··· SUPPLIED INFORMATION

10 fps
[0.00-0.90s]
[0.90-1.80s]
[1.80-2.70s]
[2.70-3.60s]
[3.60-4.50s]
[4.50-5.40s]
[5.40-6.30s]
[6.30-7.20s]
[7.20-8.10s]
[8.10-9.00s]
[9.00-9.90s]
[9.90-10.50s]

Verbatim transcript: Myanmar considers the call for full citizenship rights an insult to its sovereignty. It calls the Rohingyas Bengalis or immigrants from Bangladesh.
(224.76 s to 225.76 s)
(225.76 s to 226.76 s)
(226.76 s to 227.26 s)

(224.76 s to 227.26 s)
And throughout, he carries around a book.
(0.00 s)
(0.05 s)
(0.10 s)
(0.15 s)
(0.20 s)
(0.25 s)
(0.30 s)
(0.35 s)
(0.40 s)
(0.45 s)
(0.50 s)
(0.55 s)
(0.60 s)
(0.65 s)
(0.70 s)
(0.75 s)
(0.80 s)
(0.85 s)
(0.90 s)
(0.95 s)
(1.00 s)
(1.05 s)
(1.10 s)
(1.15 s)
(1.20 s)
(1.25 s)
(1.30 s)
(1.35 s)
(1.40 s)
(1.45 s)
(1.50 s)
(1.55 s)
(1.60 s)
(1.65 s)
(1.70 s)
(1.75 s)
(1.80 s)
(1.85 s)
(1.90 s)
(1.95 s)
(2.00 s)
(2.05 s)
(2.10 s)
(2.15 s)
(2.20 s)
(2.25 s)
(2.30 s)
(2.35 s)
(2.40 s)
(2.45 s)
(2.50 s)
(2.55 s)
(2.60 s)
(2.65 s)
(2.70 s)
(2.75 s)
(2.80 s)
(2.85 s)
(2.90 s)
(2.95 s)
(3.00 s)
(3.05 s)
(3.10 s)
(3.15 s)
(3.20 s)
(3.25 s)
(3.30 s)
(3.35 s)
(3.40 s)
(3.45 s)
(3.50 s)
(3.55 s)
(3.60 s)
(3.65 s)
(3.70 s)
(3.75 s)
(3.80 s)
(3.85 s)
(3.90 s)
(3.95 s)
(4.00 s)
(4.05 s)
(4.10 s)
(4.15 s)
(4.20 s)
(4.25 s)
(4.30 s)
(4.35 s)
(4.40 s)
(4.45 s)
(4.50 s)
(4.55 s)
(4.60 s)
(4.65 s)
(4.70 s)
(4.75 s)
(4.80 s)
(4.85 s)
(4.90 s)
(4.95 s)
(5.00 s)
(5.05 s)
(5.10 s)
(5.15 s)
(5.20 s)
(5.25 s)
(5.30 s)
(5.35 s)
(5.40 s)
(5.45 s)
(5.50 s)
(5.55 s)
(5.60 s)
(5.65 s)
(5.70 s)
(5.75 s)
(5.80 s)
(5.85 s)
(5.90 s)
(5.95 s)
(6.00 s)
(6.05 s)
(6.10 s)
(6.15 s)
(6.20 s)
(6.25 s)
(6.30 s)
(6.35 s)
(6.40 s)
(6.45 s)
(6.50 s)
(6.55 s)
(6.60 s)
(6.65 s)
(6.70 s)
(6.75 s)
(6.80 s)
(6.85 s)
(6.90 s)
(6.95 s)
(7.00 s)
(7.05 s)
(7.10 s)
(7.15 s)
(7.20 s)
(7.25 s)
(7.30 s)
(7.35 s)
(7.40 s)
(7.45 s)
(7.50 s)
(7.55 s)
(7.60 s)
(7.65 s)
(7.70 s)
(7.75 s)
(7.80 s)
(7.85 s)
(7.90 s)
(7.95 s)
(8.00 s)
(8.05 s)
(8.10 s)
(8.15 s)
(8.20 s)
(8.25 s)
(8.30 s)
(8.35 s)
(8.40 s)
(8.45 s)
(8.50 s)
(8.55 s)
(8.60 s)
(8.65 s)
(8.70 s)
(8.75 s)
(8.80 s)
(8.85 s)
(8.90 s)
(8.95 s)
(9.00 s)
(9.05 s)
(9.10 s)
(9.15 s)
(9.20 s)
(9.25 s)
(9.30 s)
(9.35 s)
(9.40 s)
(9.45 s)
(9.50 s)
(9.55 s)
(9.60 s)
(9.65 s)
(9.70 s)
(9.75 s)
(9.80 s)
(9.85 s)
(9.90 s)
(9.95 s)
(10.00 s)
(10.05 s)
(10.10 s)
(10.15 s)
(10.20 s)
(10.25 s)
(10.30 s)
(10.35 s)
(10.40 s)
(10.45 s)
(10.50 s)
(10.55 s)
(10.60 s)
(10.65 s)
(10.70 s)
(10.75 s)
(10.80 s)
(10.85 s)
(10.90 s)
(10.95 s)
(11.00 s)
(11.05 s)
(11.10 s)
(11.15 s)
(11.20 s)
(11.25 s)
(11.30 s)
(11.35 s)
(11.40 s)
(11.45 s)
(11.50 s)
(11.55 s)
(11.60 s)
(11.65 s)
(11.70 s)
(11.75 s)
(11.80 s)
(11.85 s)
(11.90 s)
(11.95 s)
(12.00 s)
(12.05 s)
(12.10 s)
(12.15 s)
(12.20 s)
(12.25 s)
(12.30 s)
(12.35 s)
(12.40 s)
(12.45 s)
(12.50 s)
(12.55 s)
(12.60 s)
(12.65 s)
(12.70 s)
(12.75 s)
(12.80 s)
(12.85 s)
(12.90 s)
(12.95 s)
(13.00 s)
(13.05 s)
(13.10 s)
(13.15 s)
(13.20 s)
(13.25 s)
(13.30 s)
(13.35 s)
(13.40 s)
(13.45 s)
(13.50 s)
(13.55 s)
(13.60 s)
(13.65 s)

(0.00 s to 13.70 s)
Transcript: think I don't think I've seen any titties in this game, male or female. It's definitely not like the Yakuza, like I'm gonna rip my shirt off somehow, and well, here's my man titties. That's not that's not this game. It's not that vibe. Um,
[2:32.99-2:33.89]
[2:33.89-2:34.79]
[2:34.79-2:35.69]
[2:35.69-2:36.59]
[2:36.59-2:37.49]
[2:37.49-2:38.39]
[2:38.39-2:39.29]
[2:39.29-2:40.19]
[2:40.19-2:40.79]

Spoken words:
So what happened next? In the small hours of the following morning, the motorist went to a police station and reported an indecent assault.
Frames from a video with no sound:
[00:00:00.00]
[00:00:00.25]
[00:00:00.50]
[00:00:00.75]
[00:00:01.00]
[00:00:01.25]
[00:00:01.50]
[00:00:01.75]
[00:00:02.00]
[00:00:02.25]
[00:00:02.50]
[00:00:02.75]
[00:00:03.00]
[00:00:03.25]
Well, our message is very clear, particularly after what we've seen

······

**DIRECTIONS**
Copy out the records once more. Match them exactly.

**REPLY**
10 fps
[0.00-0.90s]
[0.90-1.80s]
[1.80-2.70s]
[2.70-3.60s]
[3.60-4.50s]
[4.50-5.40s]
[5.40-6.30s]
[6.30-7.20s]
[7.20-8.10s]
[8.10-9.00s]
[9.00-9.90s]
[9.90-10.50s]

Verbatim transcript: Myanmar considers the call for full citizenship rights an insult to its sovereignty. It calls the Rohingyas Bengalis or immigrants from Bangladesh.
(224.76 s to 225.76 s)
(225.76 s to 226.76 s)
(226.76 s to 227.26 s)

(224.76 s to 227.26 s)
And throughout, he carries around a book.
(0.00 s)
(0.05 s)
(0.10 s)
(0.15 s)
(0.20 s)
(0.25 s)
(0.30 s)
(0.35 s)
(0.40 s)
(0.45 s)
(0.50 s)
(0.55 s)
(0.60 s)
(0.65 s)
(0.70 s)
(0.75 s)
(0.80 s)
(0.85 s)
(0.90 s)
(0.95 s)
(1.00 s)
(1.05 s)
(1.10 s)
(1.15 s)
(1.20 s)
(1.25 s)
(1.30 s)
(1.35 s)
(1.40 s)
(1.45 s)
(1.50 s)
(1.55 s)
(1.60 s)
(1.65 s)
(1.70 s)
(1.75 s)
(1.80 s)
(1.85 s)
(1.90 s)
(1.95 s)
(2.00 s)
(2.05 s)
(2.10 s)
(2.15 s)
(2.20 s)
(2.25 s)
(2.30 s)
(2.35 s)
(2.40 s)
(2.45 s)
(2.50 s)
(2.55 s)
(2.60 s)
(2.65 s)
(2.70 s)
(2.75 s)
(2.80 s)
(2.85 s)
(2.90 s)
(2.95 s)
(3.00 s)
(3.05 s)
(3.10 s)
(3.15 s)
(3.20 s)
(3.25 s)
(3.30 s)
(3.35 s)
(3.40 s)
(3.45 s)
(3.50 s)
(3.55 s)
(3.60 s)
(3.65 s)
(3.70 s)
(3.75 s)
(3.80 s)
(3.85 s)
(3.90 s)
(3.95 s)
(4.00 s)
(4.05 s)
(4.10 s)
(4.15 s)
(4.20 s)
(4.25 s)
(4.30 s)
(4.35 s)
(4.40 s)
(4.45 s)
(4.50 s)
(4.55 s)
(4.60 s)
(4.65 s)
(4.70 s)
(4.75 s)
(4.80 s)
(4.85 s)
(4.90 s)
(4.95 s)
(5.00 s)
(5.05 s)
(5.10 s)
(5.15 s)
(5.20 s)
(5.25 s)
(5.30 s)
(5.35 s)
(5.40 s)
(5.45 s)
(5.50 s)
(5.55 s)
(5.60 s)
(5.65 s)
(5.70 s)
(5.75 s)
(5.80 s)
(5.85 s)
(5.90 s)
(5.95 s)
(6.00 s)
(6.05 s)
(6.10 s)
(6.15 s)
(6.20 s)
(6.25 s)
(6.30 s)
(6.35 s)
(6.40 s)
(6.45 s)
(6.50 s)
(6.55 s)
(6.60 s)
(6.65 s)
(6.70 s)
(6.75 s)
(6.80 s)
(6.85 s)
(6.90 s)
(6.95 s)
(7.00 s)
(7.05 s)
(7.10 s)
(7.15 s)
(7.20 s)
(7.25 s)
(7.30 s)
(7.35 s)
(7.40 s)
(7.45 s)
(7.50 s)
(7.55 s)
(7.60 s)
(7.65 s)
(7.70 s)
(7.75 s)
(7.80 s)
(7.85 s)
(7.90 s)
(7.95 s)
(8.00 s)
(8.05 s)
(8.10 s)
(8.15 s)
(8.20 s)
(8.25 s)
(8.30 s)
(8.35 s)
(8.40 s)
(8.45 s)
(8.50 s)
(8.55 s)
(8.60 s)
(8.65 s)
(8.70 s)
(8.75 s)
(8.80 s)
(8.85 s)
(8.90 s)
(8.95 s)
(9.00 s)
(9.05 s)
(9.10 s)
(9.15 s)
(9.20 s)
(9.25 s)
(9.30 s)
(9.35 s)
(9.40 s)
(9.45 s)
(9.50 s)
(9.55 s)
(9.60 s)
(9.65 s)
(9.70 s)
(9.75 s)
(9.80 s)
(9.85 s)
(9.90 s)
(9.95 s)
(10.00 s)
(10.05 s)
(10.10 s)
(10.15 s)
(10.20 s)
(10.25 s)
(10.30 s)
(10.35 s)
(10.40 s)
(10.45 s)
(10.50 s)
(10.55 s)
(10.60 s)
(10.65 s)
(10.70 s)
(10.75 s)
(10.80 s)
(10.85 s)
(10.90 s)
(10.95 s)
(11.00 s)
(11.05 s)
(11.10 s)
(11.15 s)
(11.20 s)
(11.25 s)
(11.30 s)
(11.35 s)
(11.40 s)
(11.45 s)
(11.50 s)
(11.55 s)
(11.60 s)
(11.65 s)
(11.70 s)
(11.75 s)
(11.80 s)
(11.85 s)
(11.90 s)
(11.95 s)
(12.00 s)
(12.05 s)
(12.10 s)
(12.15 s)
(12.20 s)
(12.25 s)
(12.30 s)
(12.35 s)
(12.40 s)
(12.45 s)
(12.50 s)
(12.55 s)
(12.60 s)
(12.65 s)
(12.70 s)
(12.75 s)
(12.80 s)
(12.85 s)
(12.90 s)
(12.95 s)
(13.00 s)
(13.05 s)
(13.10 s)
(13.15 s)
(13.20 s)
(13.25 s)
(13.30 s)
(13.35 s)
(13.40 s)
(13.45 s)
(13.50 s)
(13.55 s)
(13.60 s)
(13.65 s)

(0.00 s to 13.70 s)
Transcript: think I don't think I've seen any titties in this game, male or female. It's definitely not like the Yakuza, like I'm gonna rip my shirt off somehow, and well, here's my man titties. That's not that's not this game. It's not that vibe. Um,
[2:32.99-2:33.89]
[2:33.89-2:34.79]
[2:34.79-2:35.69]
[2:35.69-2:36.59]
[2:36.59-2:37.49]
[2:37.49-2:38.39]
[2:38.39-2:39.29]
[2:39.29-2:40.19]
[2:40.19-2:40.79]

Spoken words:
So what happened next? In the small hours of the following morning, the motorist went to a police station and reported an indecent assault.
Frames from a video with no sound:
[00:00:00.00]
[00:00:00.25]
[00:00:00.50]
[00:00:00.75]
[00:00:01.00]
[00:00:01.25]
[00:00:01.50]
[00:00:01.75]
[00:00:02.00]
[00:00:02.25]
[00:00:02.50]
[00:00:02.75]
[00:00:03.00]
[00:00:03.25]
Well, our message is very clear, particularly after what we've seen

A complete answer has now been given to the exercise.